Tyler mon manager m’octroie un clin d’œil appréciateur en serrant ma main dans la sienne, Rayonda ma productrice me claque dans la main, puis dans le dos et Tara la directrice artistique de mon label me fait une révérence théâtrale, sourire aux lèvres. Ils ont beau être des gens bien, faits de sang et de chair, ils en ont surtout pour leur argent et moi, voilà bientôt cinq ans que je règne en maîtresse incontestée de la Pop culture, avec près de deux cents récompenses culturelles accumulées en six années à peine. En d’autres termes, je suis la poule aux œufs qu’ils ont judicieusement choisi de nourrir. De toute façon dans ce milieu, tu ne te fais pas nourrir si tu n’es pas en même de pondre au minimum, le quadruple de ce qu’on te donne alors…


–– Quelle énergie ! s’extasie Paul, propriétaire de plusieurs radio et ami de Tyler.


–– Danaé est une bête, psalmodie son acolyte.


–– C’est fou comme à chaque fois je me dis, ça c’était le plus beau show que j’aie jamais vu. Beau travail, minaude Tara réellement bluffée, le sourire dans sa voix.


Si je pouvais leur répondre, je leur dirais que j’ai une famille modèle pour qui l’excellence est un style de vie. Comme a l’habitude de dire Dwight, beaucoup n’est jamais assez. Et à un moment, j’en ai eu marre de ne pas être assez, d’être le vilain petit canard, mais ça je ne peux le dire. La version officielle est donc…


–– C’est grâce à vous.
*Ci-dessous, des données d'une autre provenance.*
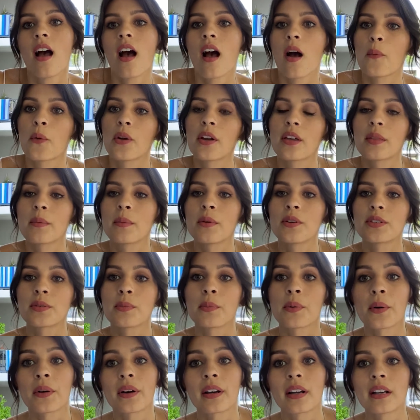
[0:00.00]
One of the most
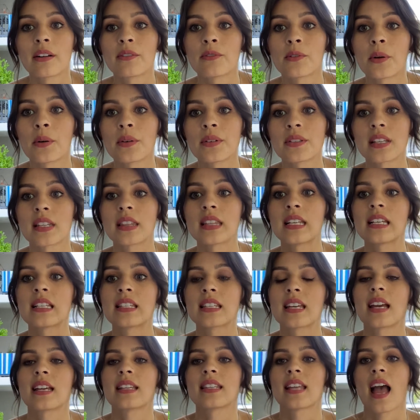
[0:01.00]
important roles that these
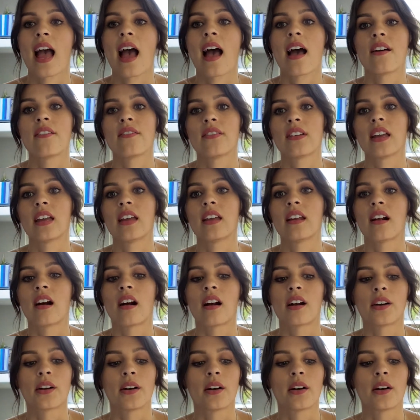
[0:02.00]
guys have in our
Merci, souris-je les mains jointes de façon pieuse, en prenant bien soin d’éviter le regard lubrique de Paul, cette queue ambulante.


–– C’est à toi dans dix minutes Danaé, m’informe Rayonda. La journaliste est déjà installée.


Le pouce en l’air, je le rassure, m’excuse auprès de mes supérieurs, puis poursuis vers la petite populace qui monte généralement avec moi sur la scène, mes musiciens et danseuses. Je prends la peine d’embrasser tout le monde, profondément reconnaissante du travail qu’ils abattent à mes côtés. Parce qu’au risque de fâcher certains, nous la masse ouvrière, sommes bien ceux par qui cette industrie continue d’être aussi prospère, bien que moins payés par la plupart de ces bureaucrates qui ne connaissent de la musique et du cinéma que l’argent qu’ils engrangent.
Comme à l’accoutumée, Nass, fidèle disciple de Bob Marley et batteur de génie balance un flow religieux mais œcuménique, que je subis à chaque fois, n’étant chrétienne que de nom. Parce que contrairement à mes frères qui ne le sont pas vraiment, ma mère biologique ––cette conne–– m’a fait baptiser avant de remettre ma vie entre les mains du sort.